*Problem:*
For this task, output every entry below exactly and omit the pictures.

[[ Materials provided open ]]

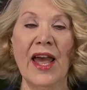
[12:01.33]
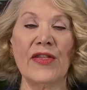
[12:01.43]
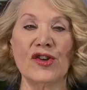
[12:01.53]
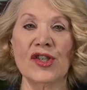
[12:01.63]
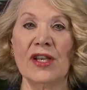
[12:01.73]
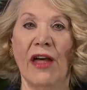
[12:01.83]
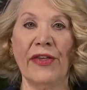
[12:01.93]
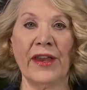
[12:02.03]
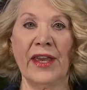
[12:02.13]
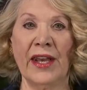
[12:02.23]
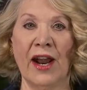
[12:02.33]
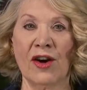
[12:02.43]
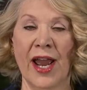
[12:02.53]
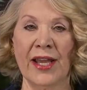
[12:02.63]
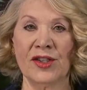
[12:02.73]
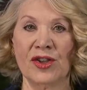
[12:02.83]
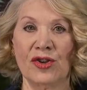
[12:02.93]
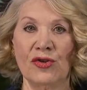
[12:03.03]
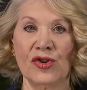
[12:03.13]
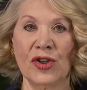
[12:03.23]
There's nothing in our
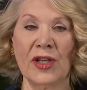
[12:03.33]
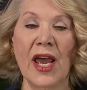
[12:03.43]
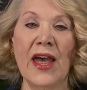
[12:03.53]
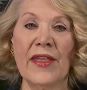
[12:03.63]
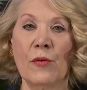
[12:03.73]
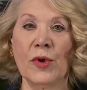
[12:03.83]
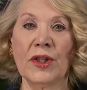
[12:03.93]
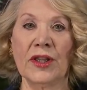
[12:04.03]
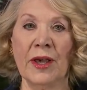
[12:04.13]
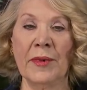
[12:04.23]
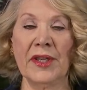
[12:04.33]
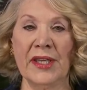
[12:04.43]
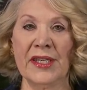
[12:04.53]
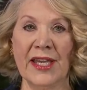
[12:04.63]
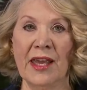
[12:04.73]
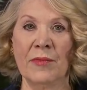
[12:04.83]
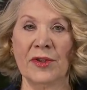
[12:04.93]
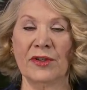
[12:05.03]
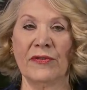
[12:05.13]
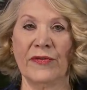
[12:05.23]
Constitution that would limit
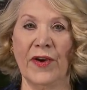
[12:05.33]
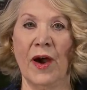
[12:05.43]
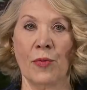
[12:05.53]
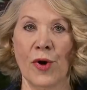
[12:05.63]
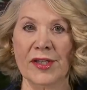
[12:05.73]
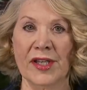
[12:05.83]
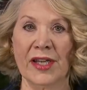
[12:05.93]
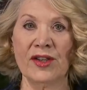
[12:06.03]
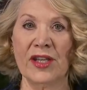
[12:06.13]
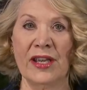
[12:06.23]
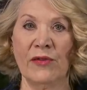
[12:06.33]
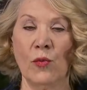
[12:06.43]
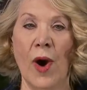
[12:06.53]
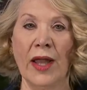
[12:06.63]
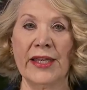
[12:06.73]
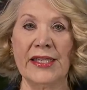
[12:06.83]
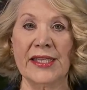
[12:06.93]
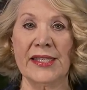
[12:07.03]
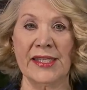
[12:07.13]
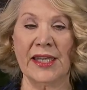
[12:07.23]
indictment of a president, even while he's a
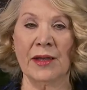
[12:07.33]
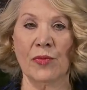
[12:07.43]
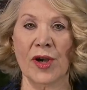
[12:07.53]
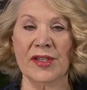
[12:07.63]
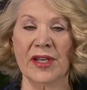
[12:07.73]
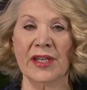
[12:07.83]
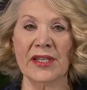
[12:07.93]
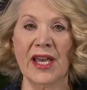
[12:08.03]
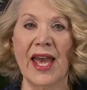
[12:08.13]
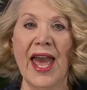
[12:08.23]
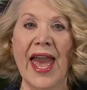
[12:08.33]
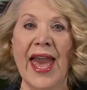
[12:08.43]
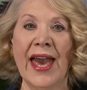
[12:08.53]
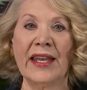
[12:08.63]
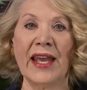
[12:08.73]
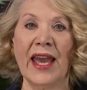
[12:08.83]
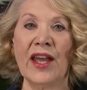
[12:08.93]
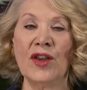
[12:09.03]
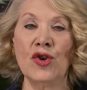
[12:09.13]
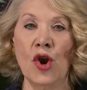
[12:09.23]
sitting president. And
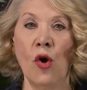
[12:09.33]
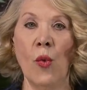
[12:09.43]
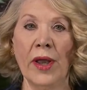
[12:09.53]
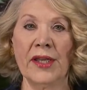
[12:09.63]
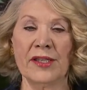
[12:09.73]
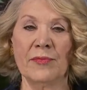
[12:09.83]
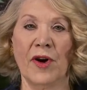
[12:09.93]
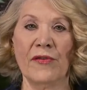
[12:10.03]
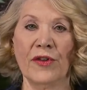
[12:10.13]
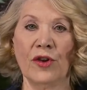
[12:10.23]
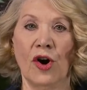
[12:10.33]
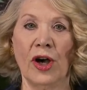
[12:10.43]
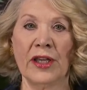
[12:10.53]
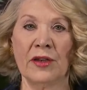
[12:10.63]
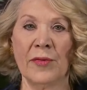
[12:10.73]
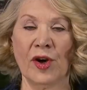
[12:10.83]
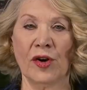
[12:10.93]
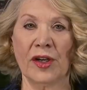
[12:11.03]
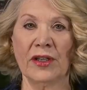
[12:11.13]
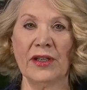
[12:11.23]
no one is above the law in
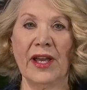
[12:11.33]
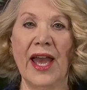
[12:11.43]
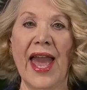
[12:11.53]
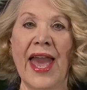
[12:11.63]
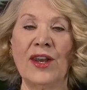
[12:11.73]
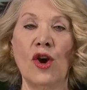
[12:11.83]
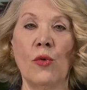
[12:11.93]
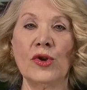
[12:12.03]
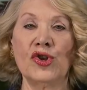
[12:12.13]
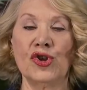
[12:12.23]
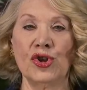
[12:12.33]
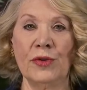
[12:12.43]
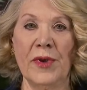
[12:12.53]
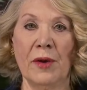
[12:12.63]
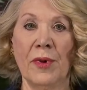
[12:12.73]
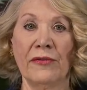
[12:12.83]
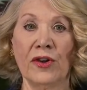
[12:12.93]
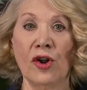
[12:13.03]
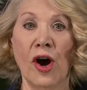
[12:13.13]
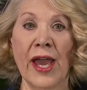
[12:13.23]
America, and no one should be above the
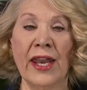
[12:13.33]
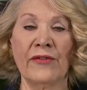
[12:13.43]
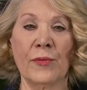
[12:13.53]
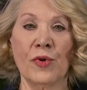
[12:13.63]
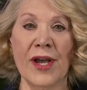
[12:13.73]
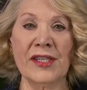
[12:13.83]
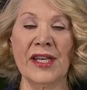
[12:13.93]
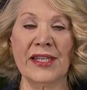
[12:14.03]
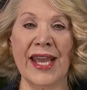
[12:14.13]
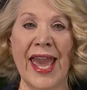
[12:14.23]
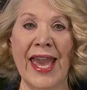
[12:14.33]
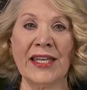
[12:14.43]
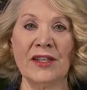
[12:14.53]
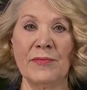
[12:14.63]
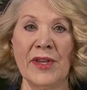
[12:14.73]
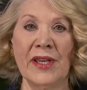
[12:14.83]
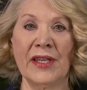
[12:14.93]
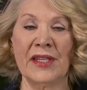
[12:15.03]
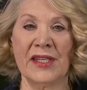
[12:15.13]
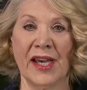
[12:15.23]
law. And if a president can't be
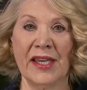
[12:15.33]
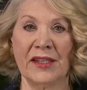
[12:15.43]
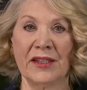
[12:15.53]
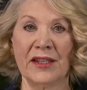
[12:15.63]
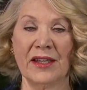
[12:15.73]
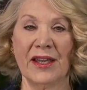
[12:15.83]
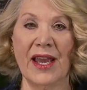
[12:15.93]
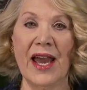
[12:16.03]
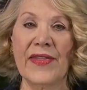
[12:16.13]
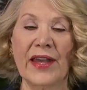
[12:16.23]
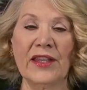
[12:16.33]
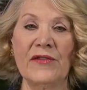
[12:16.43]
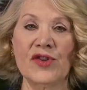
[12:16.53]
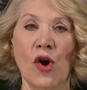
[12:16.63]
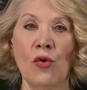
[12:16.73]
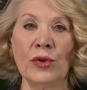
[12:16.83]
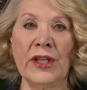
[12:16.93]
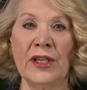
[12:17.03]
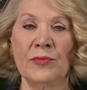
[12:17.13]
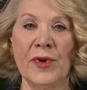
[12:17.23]
indicted, that leaves
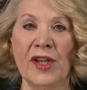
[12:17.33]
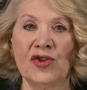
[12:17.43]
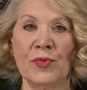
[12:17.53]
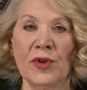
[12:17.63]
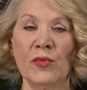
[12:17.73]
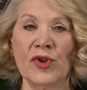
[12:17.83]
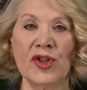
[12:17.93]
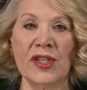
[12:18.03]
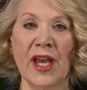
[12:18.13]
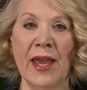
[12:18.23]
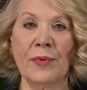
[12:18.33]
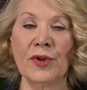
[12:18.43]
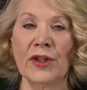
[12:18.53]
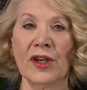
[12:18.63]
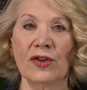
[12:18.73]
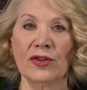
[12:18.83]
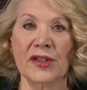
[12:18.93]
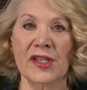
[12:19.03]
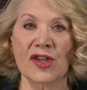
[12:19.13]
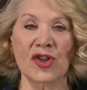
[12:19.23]
only impeachment, which is a political
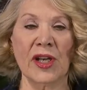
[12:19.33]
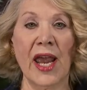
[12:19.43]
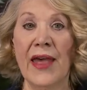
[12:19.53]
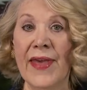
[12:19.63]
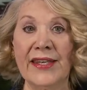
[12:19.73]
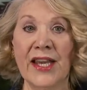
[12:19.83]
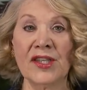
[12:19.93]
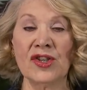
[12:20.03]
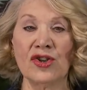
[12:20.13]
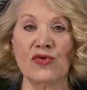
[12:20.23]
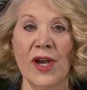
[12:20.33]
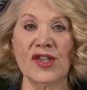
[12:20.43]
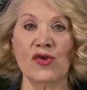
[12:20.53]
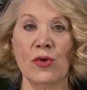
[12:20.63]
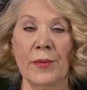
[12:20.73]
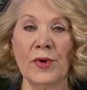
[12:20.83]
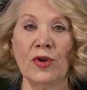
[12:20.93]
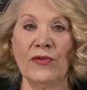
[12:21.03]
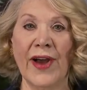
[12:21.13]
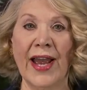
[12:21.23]
decision. That doesn't address
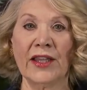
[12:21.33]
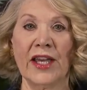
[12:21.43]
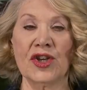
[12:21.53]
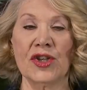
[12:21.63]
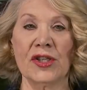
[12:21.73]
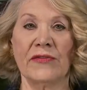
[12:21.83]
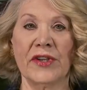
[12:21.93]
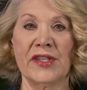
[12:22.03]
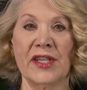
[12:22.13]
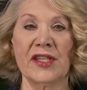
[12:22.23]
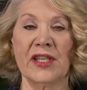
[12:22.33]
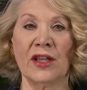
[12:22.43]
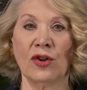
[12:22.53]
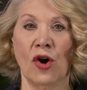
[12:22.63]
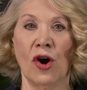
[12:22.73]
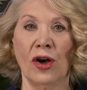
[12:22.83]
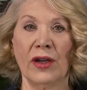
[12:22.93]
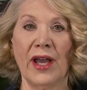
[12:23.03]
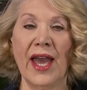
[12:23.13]
criminal violations of existing law.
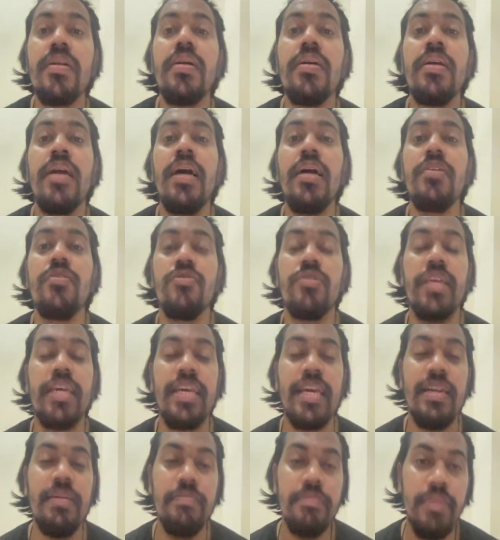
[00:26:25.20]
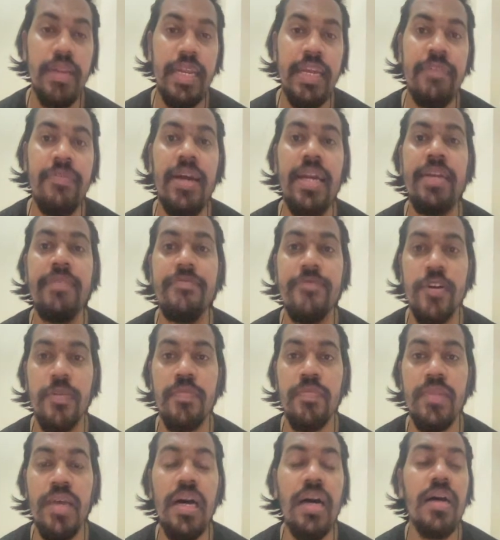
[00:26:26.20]
yeah, so they can evade
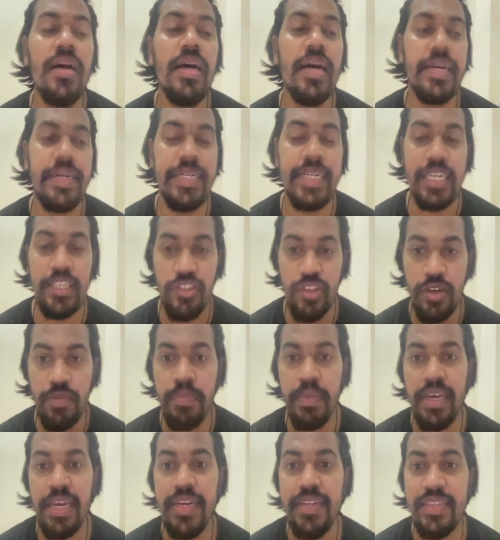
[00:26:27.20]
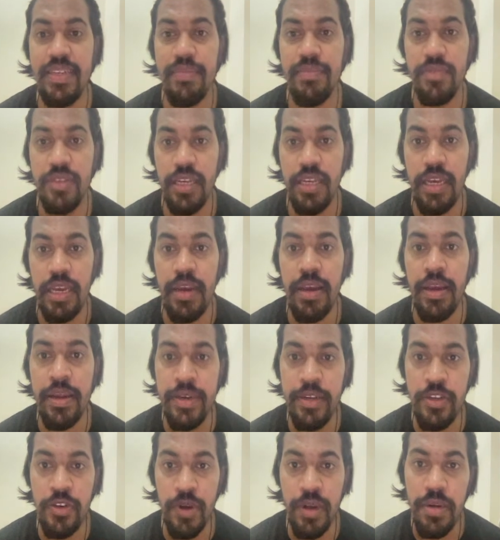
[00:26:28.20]
from the detection mechanisms
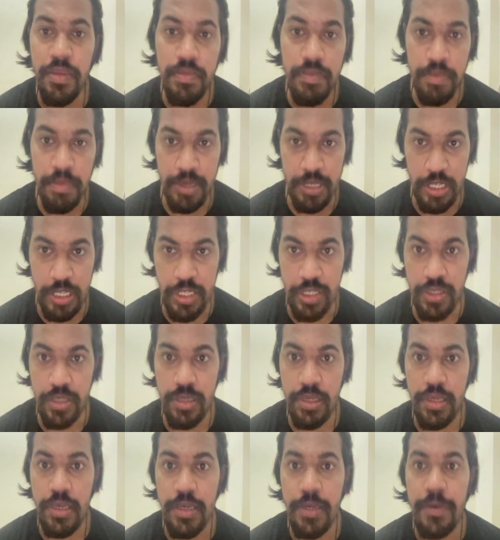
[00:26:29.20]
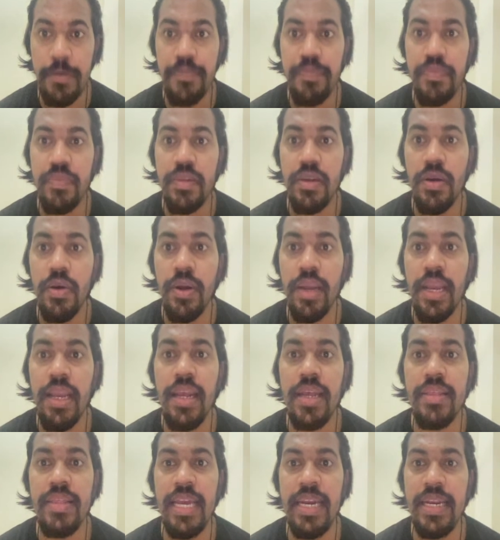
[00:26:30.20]
in your machines. Okay,
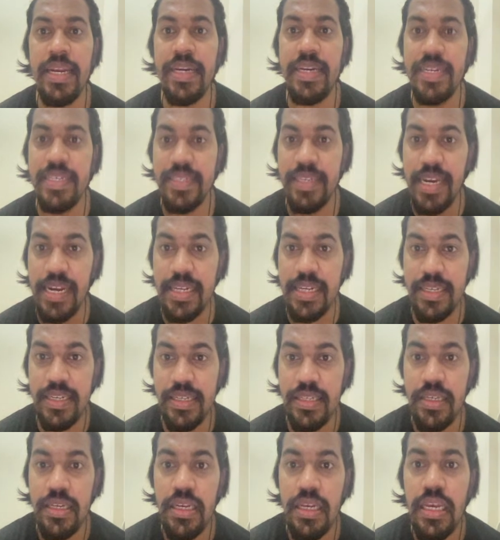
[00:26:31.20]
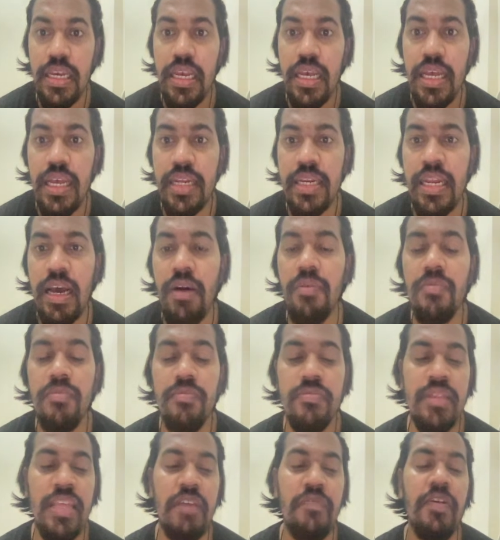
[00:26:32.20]
then credential access. Now
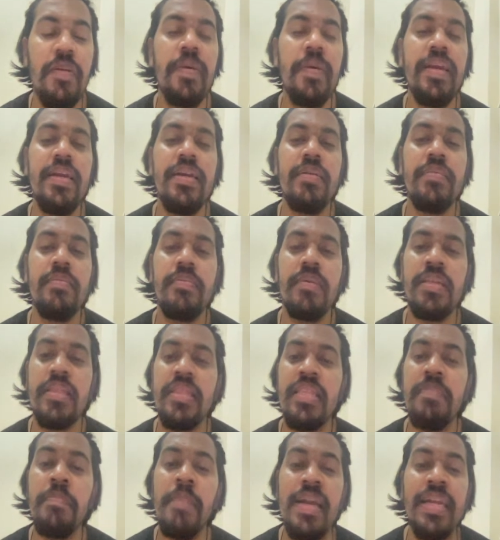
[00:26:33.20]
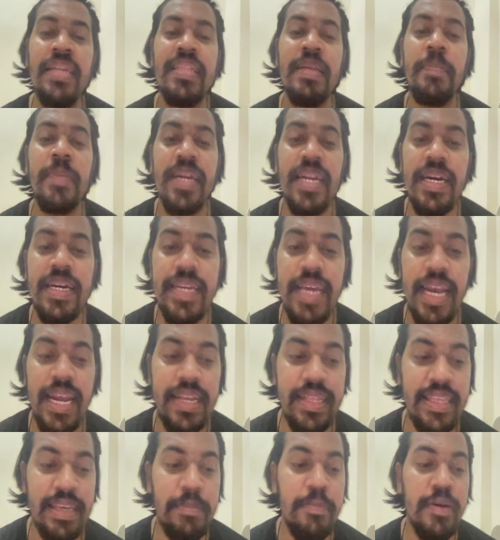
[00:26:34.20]
they will be in the man in the middle
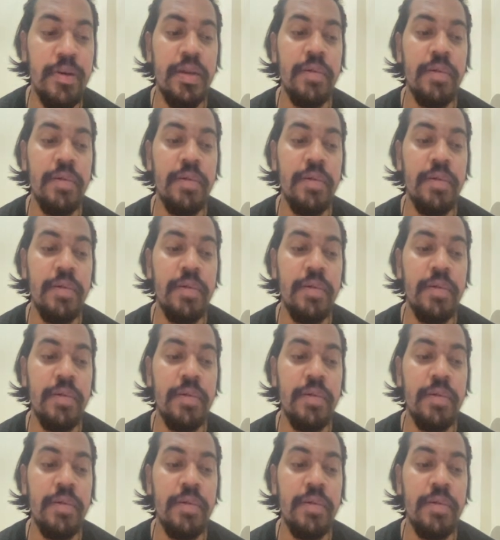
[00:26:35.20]
attack. They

[[ Materials provided closed ]]

*Result for this task:*
[12:01.33]
[12:01.43]
[12:01.53]
[12:01.63]
[12:01.73]
[12:01.83]
[12:01.93]
[12:02.03]
[12:02.13]
[12:02.23]
[12:02.33]
[12:02.43]
[12:02.53]
[12:02.63]
[12:02.73]
[12:02.83]
[12:02.93]
[12:03.03]
[12:03.13]
[12:03.23]
There's nothing in our
[12:03.33]
[12:03.43]
[12:03.53]
[12:03.63]
[12:03.73]
[12:03.83]
[12:03.93]
[12:04.03]
[12:04.13]
[12:04.23]
[12:04.33]
[12:04.43]
[12:04.53]
[12:04.63]
[12:04.73]
[12:04.83]
[12:04.93]
[12:05.03]
[12:05.13]
[12:05.23]
Constitution that would limit
[12:05.33]
[12:05.43]
[12:05.53]
[12:05.63]
[12:05.73]
[12:05.83]
[12:05.93]
[12:06.03]
[12:06.13]
[12:06.23]
[12:06.33]
[12:06.43]
[12:06.53]
[12:06.63]
[12:06.73]
[12:06.83]
[12:06.93]
[12:07.03]
[12:07.13]
[12:07.23]
indictment of a president, even while he's a
[12:07.33]
[12:07.43]
[12:07.53]
[12:07.63]
[12:07.73]
[12:07.83]
[12:07.93]
[12:08.03]
[12:08.13]
[12:08.23]
[12:08.33]
[12:08.43]
[12:08.53]
[12:08.63]
[12:08.73]
[12:08.83]
[12:08.93]
[12:09.03]
[12:09.13]
[12:09.23]
sitting president. And
[12:09.33]
[12:09.43]
[12:09.53]
[12:09.63]
[12:09.73]
[12:09.83]
[12:09.93]
[12:10.03]
[12:10.13]
[12:10.23]
[12:10.33]
[12:10.43]
[12:10.53]
[12:10.63]
[12:10.73]
[12:10.83]
[12:10.93]
[12:11.03]
[12:11.13]
[12:11.23]
no one is above the law in
[12:11.33]
[12:11.43]
[12:11.53]
[12:11.63]
[12:11.73]
[12:11.83]
[12:11.93]
[12:12.03]
[12:12.13]
[12:12.23]
[12:12.33]
[12:12.43]
[12:12.53]
[12:12.63]
[12:12.73]
[12:12.83]
[12:12.93]
[12:13.03]
[12:13.13]
[12:13.23]
America, and no one should be above the
[12:13.33]
[12:13.43]
[12:13.53]
[12:13.63]
[12:13.73]
[12:13.83]
[12:13.93]
[12:14.03]
[12:14.13]
[12:14.23]
[12:14.33]
[12:14.43]
[12:14.53]
[12:14.63]
[12:14.73]
[12:14.83]
[12:14.93]
[12:15.03]
[12:15.13]
[12:15.23]
law. And if a president can't be
[12:15.33]
[12:15.43]
[12:15.53]
[12:15.63]
[12:15.73]
[12:15.83]
[12:15.93]
[12:16.03]
[12:16.13]
[12:16.23]
[12:16.33]
[12:16.43]
[12:16.53]
[12:16.63]
[12:16.73]
[12:16.83]
[12:16.93]
[12:17.03]
[12:17.13]
[12:17.23]
indicted, that leaves
[12:17.33]
[12:17.43]
[12:17.53]
[12:17.63]
[12:17.73]
[12:17.83]
[12:17.93]
[12:18.03]
[12:18.13]
[12:18.23]
[12:18.33]
[12:18.43]
[12:18.53]
[12:18.63]
[12:18.73]
[12:18.83]
[12:18.93]
[12:19.03]
[12:19.13]
[12:19.23]
only impeachment, which is a political
[12:19.33]
[12:19.43]
[12:19.53]
[12:19.63]
[12:19.73]
[12:19.83]
[12:19.93]
[12:20.03]
[12:20.13]
[12:20.23]
[12:20.33]
[12:20.43]
[12:20.53]
[12:20.63]
[12:20.73]
[12:20.83]
[12:20.93]
[12:21.03]
[12:21.13]
[12:21.23]
decision. That doesn't address
[12:21.33]
[12:21.43]
[12:21.53]
[12:21.63]
[12:21.73]
[12:21.83]
[12:21.93]
[12:22.03]
[12:22.13]
[12:22.23]
[12:22.33]
[12:22.43]
[12:22.53]
[12:22.63]
[12:22.73]
[12:22.83]
[12:22.93]
[12:23.03]
[12:23.13]
criminal violations of existing law.
[00:26:25.20]
[00:26:26.20]
yeah, so they can evade
[00:26:27.20]
[00:26:28.20]
from the detection mechanisms
[00:26:29.20]
[00:26:30.20]
in your machines. Okay,
[00:26:31.20]
[00:26:32.20]
then credential access. Now
[00:26:33.20]
[00:26:34.20]
they will be in the man in the middle
[00:26:35.20]
attack. They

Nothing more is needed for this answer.